Objectives: Staphylococcus haemolyticus is associated with device-related infections in immunocompromised individuals and acts as a reservoir for antibiotic resistance genes. It is also the species with the highest antibiotic resistance rates. However, identification is still difficult in most clinical laboratories. Simplified biochemical tests give variable results while newer methods such as MALDI-TOF MS and automated systems may not be readily available. Aim: To compare the performance of the simplified biochemical scheme, BD-Phoenix automated system, and PCR for nuc gene for the identification of S. haemolyticus with MALDI-TOF MS as the gold standard. Methods: This study included 427 coagulase-negative staphylococci (CoNS) isolates of which 356 were identified as S. haemolyticus and 71 as other species by MALDI-TOF MS. These isolates were subjected to a simplified biochemical scheme using tests like the fermentation of maltose, sucrose, trehalose, mannose, urease, xylose, ornithine, and susceptibility to novobiocin. Conventional PCR targeting the nuc gene and BD-Phoenix were also used for identification. The accuracy of these methods was assessed in comparison with MALDI-TOF MS. Results: The sensitivity and specificity of biochemical tests, BD-Phoenix and nuc PCR were 97.5% and 97.2%: 97.8% and 100%: 100% and 100% respectively.

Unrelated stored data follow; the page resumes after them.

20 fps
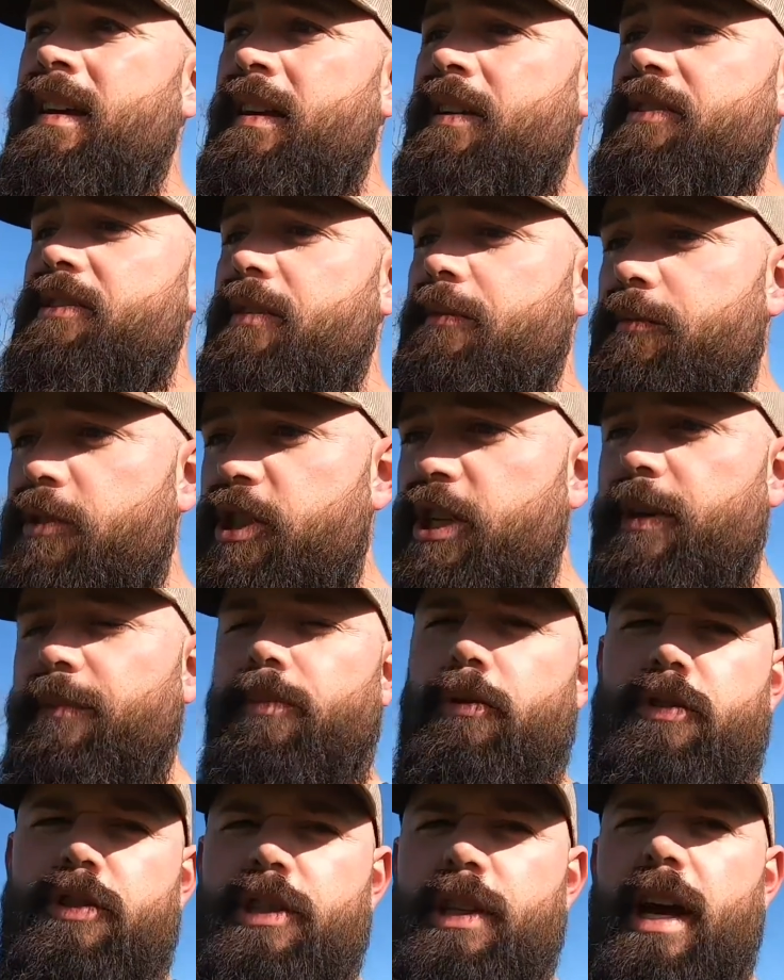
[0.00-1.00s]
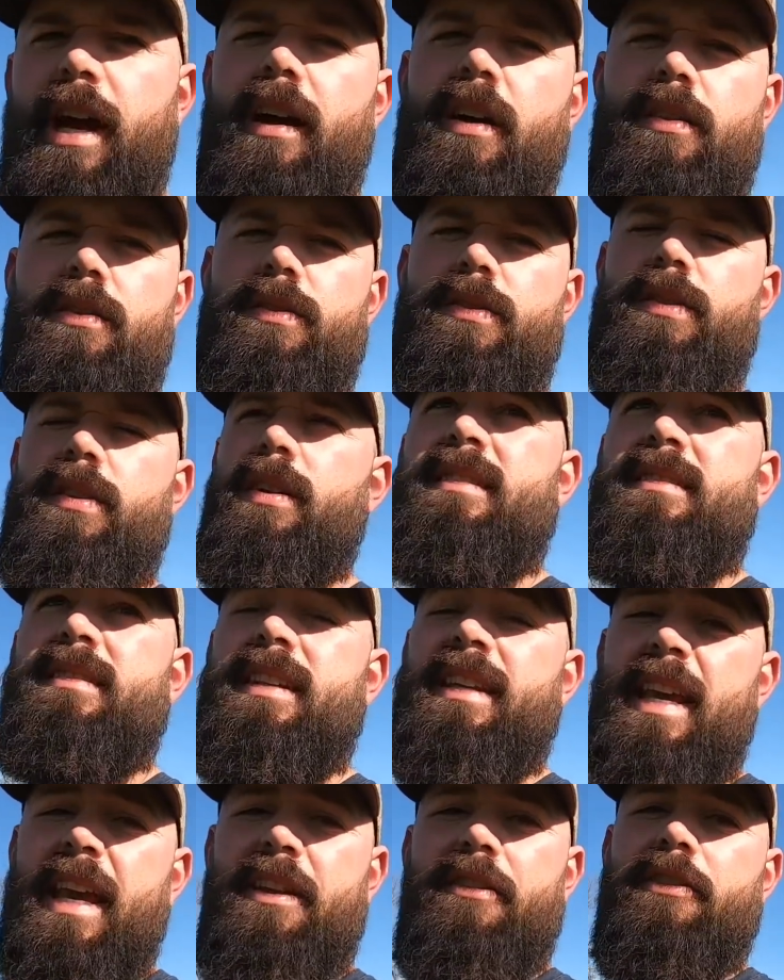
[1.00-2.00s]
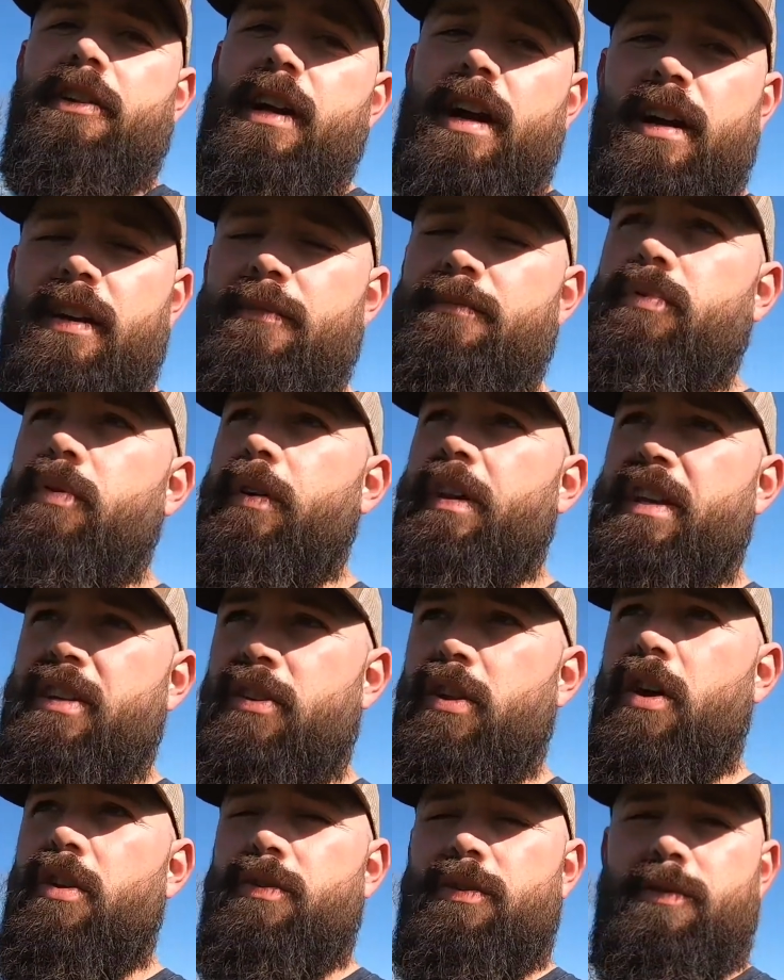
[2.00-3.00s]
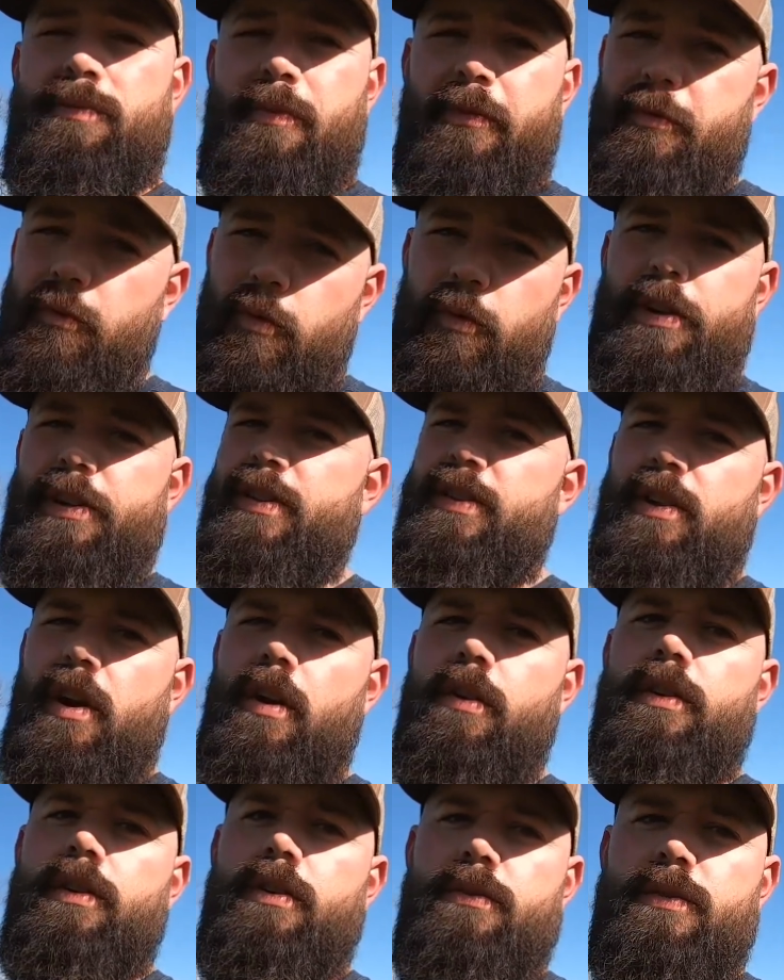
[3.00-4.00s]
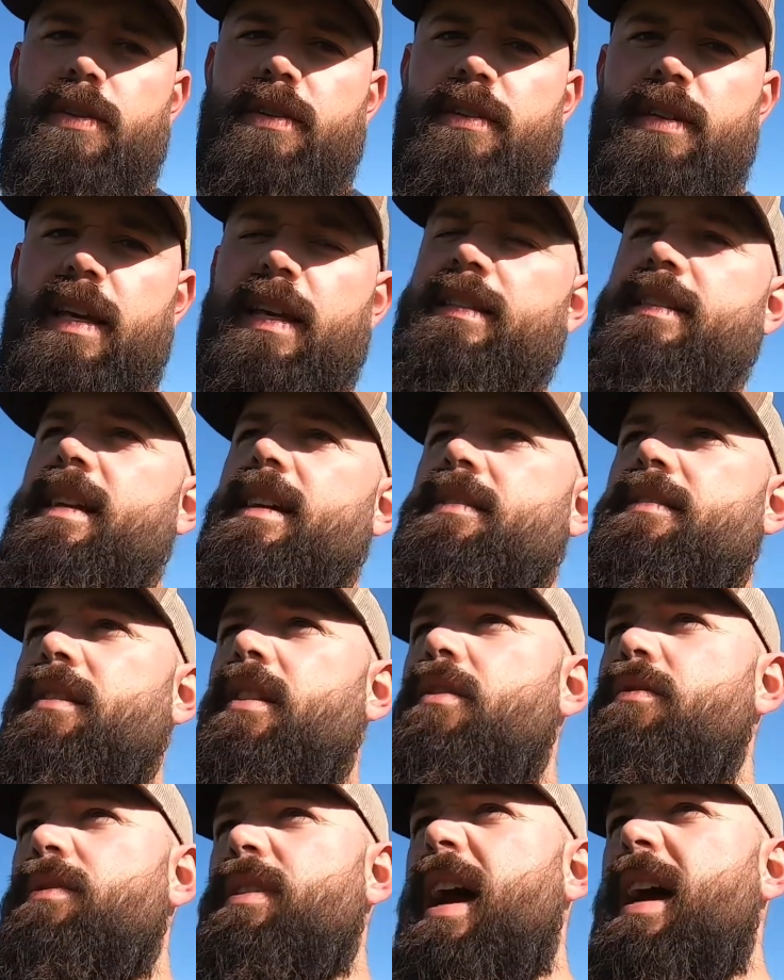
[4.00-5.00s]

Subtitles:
some cheaper shells to get your gun pretty close before you start using TSS loads.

Inaccurate identification was observed for some of the isolates (2.2% by BD-Phoenix and 2.5% by biochemical tests). These isolates were identified as S. haemolyticus by the other methods. Conclusion: Identification of S. haemolyticus by biochemical tests and BD-Phoenix had good accuracy comparable to PCR as well as MALDI-TOF MS. This simplified biochemical scheme can be easily implemented even in laboratories with limited resources.